EXERCISE INSTRUCTIONS
Here the job is to retype the data word for word while leaving the pictures aside.

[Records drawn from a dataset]

-- -- --

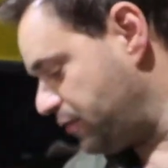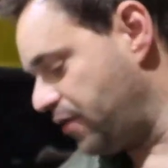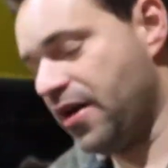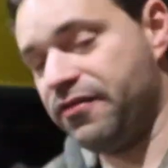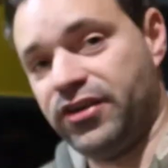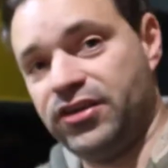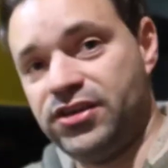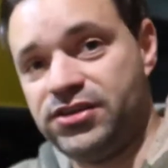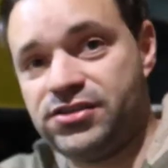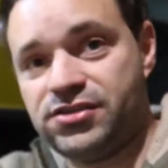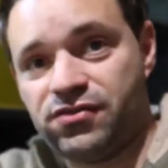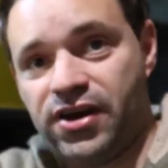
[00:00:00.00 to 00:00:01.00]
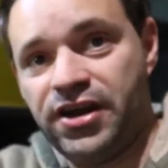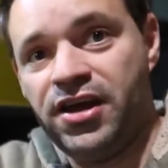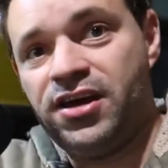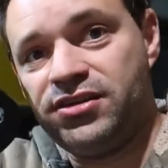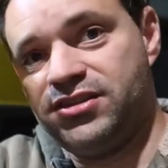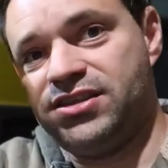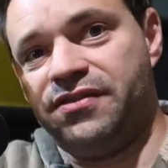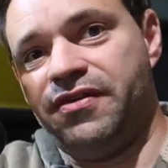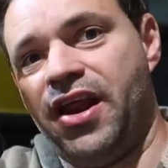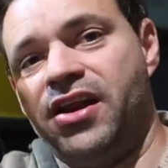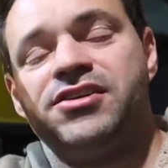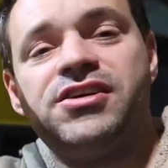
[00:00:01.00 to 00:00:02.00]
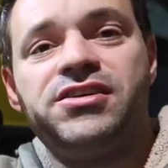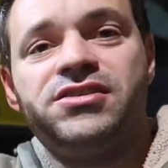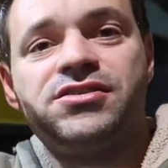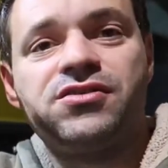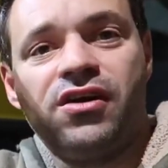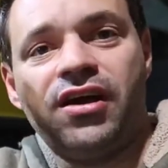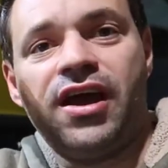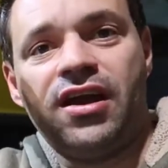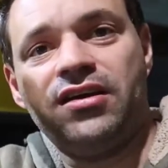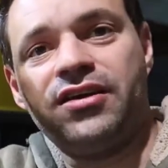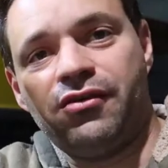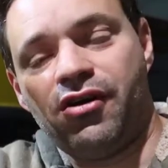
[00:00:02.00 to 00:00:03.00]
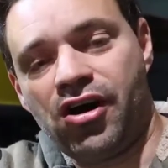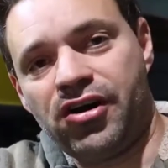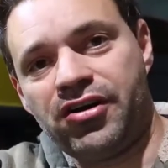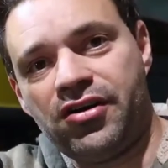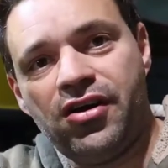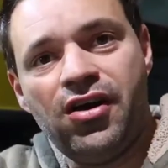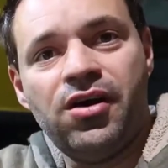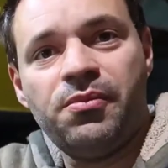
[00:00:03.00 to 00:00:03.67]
of having this, right? Disadvantage is it's gonna get a little harder,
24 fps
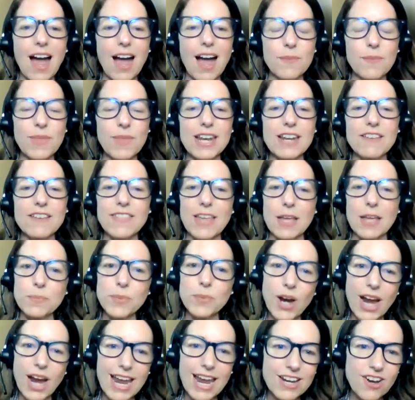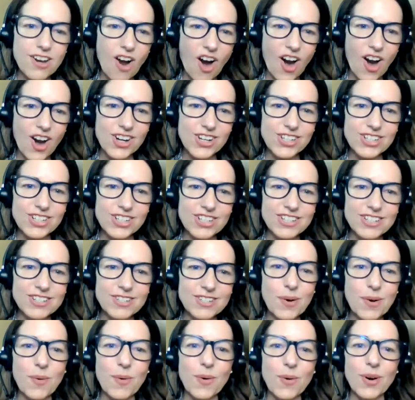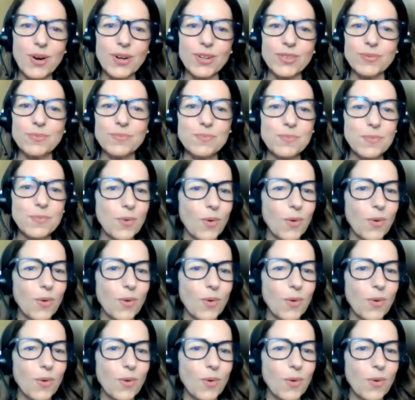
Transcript: that if they prayed harder or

-- -- --

ANSWER SECTION
[00:00:00.00 to 00:00:01.00]
[00:00:01.00 to 00:00:02.00]
[00:00:02.00 to 00:00:03.00]
[00:00:03.00 to 00:00:03.67]
of having this, right? Disadvantage is it's gonna get a little harder,
24 fps
Transcript: that if they prayed harder or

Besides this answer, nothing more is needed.